(Stored data entries)
————
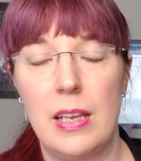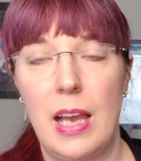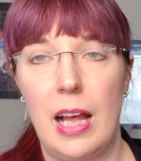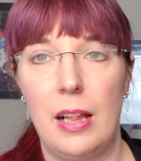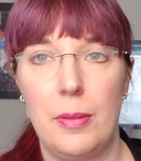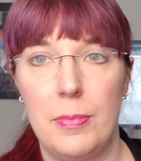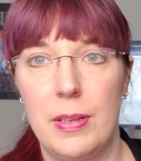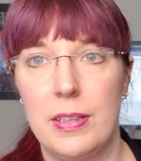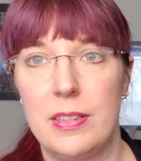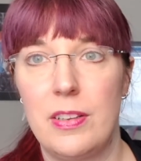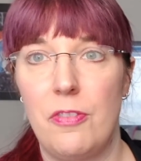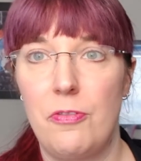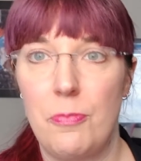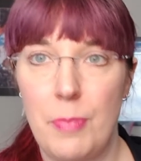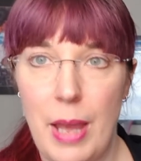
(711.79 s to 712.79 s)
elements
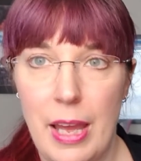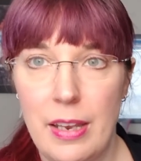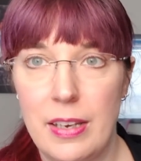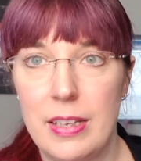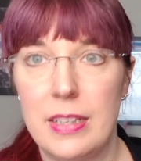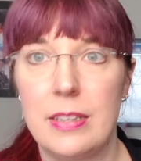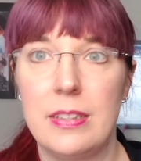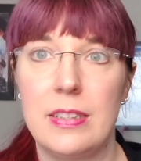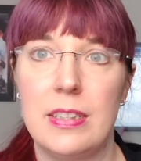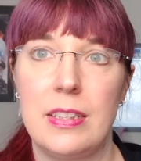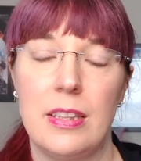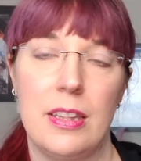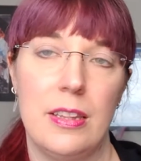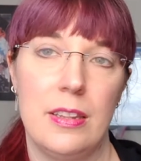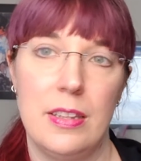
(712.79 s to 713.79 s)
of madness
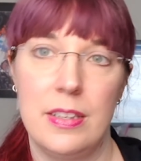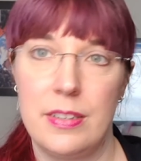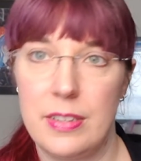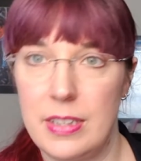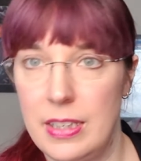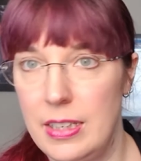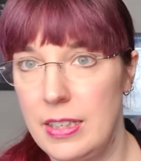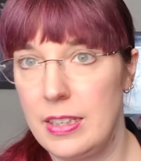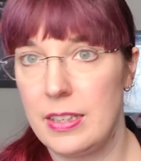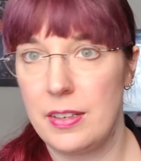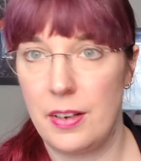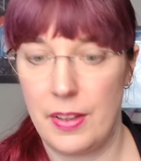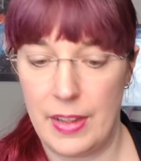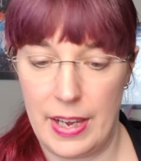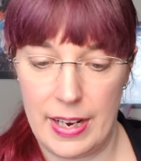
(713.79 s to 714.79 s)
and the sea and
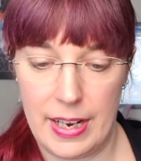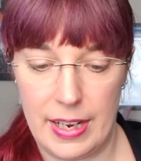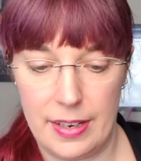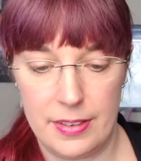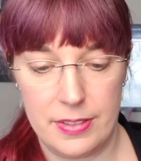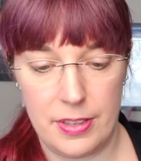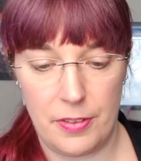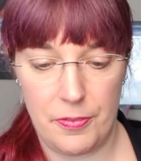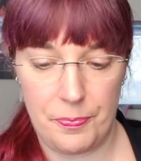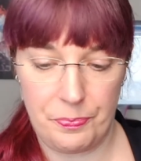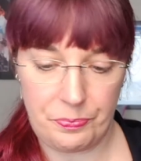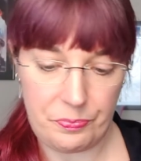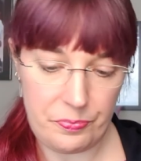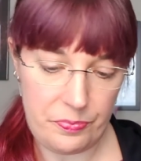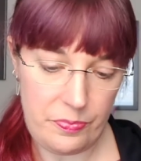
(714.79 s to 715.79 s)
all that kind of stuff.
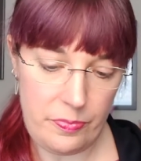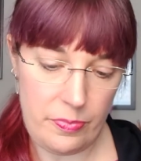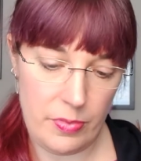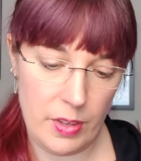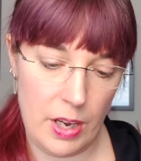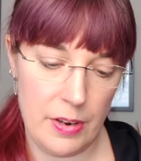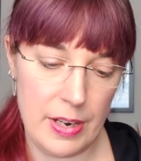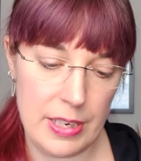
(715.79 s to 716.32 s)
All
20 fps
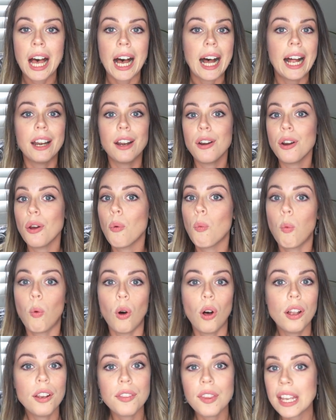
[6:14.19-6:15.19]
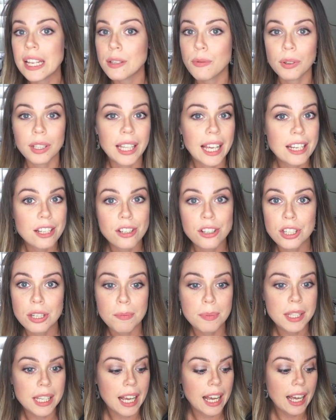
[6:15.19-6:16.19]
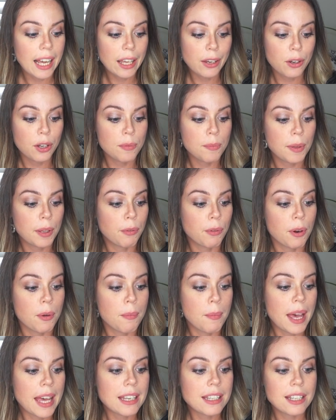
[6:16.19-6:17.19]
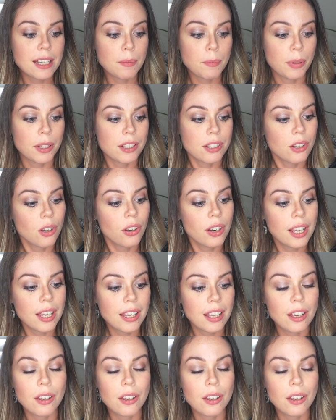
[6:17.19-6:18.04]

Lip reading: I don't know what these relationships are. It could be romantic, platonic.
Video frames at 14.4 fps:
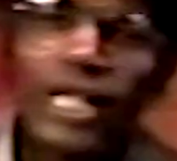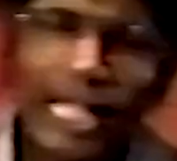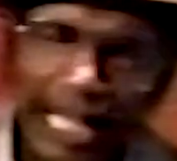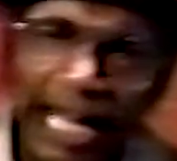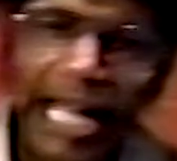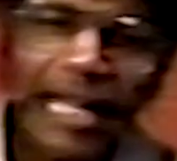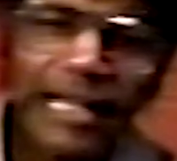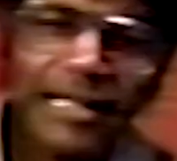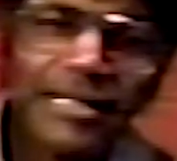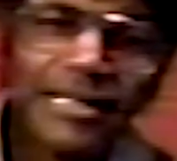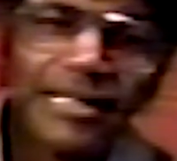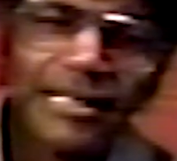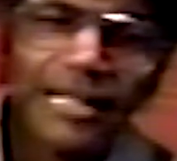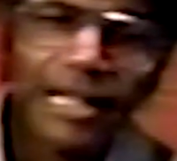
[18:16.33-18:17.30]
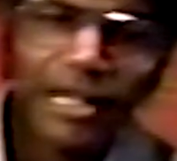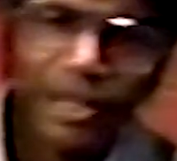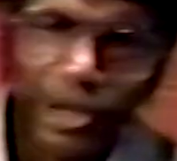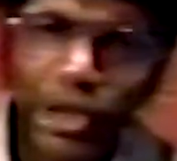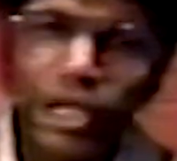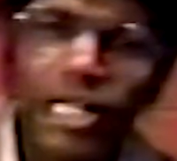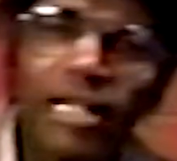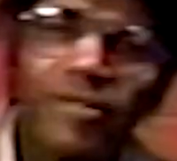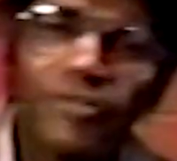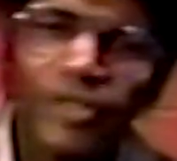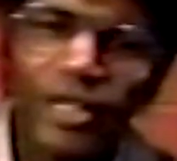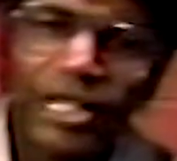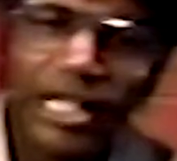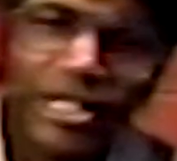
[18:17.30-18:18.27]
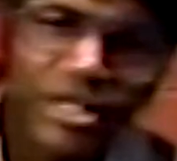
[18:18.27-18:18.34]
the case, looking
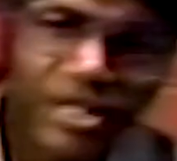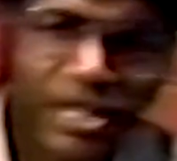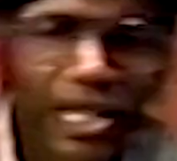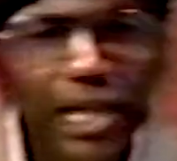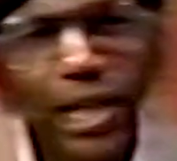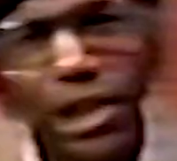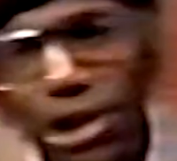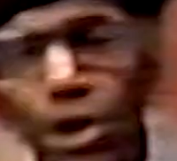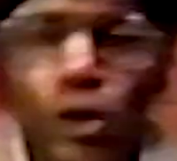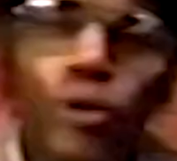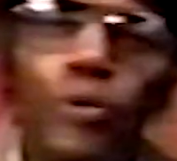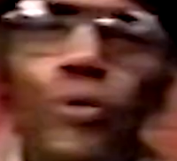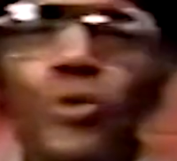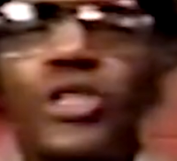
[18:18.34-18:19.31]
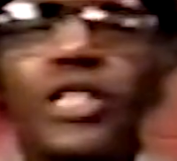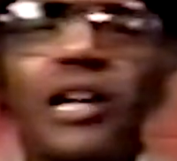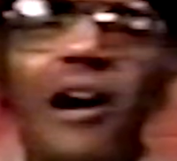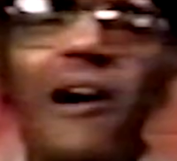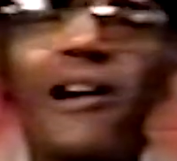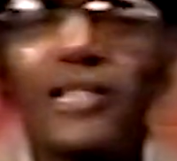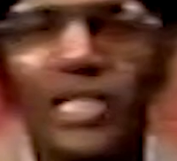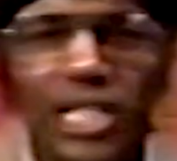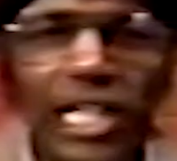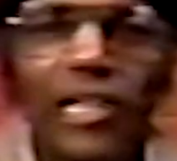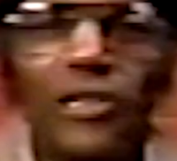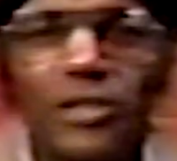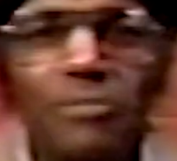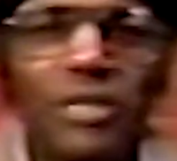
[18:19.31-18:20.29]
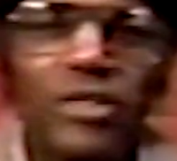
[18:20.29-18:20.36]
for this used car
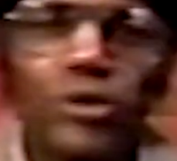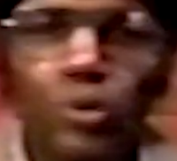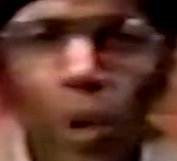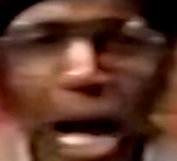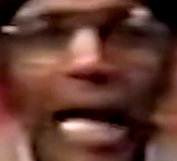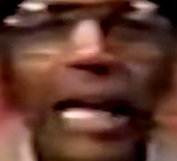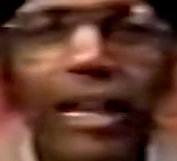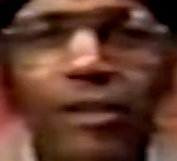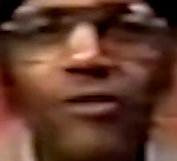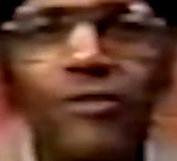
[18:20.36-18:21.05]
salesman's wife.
————
What to produce: Every line from the one containing "[18:18.27-18:18.34]" through the final line of the records above is to be written out exactly; nothing else, and no pictures.

Solution below:
[18:18.27-18:18.34]
the case, looking
[18:18.34-18:19.31]
[18:19.31-18:20.29]
[18:20.29-18:20.36]
for this used car
[18:20.36-18:21.05]
salesman's wife.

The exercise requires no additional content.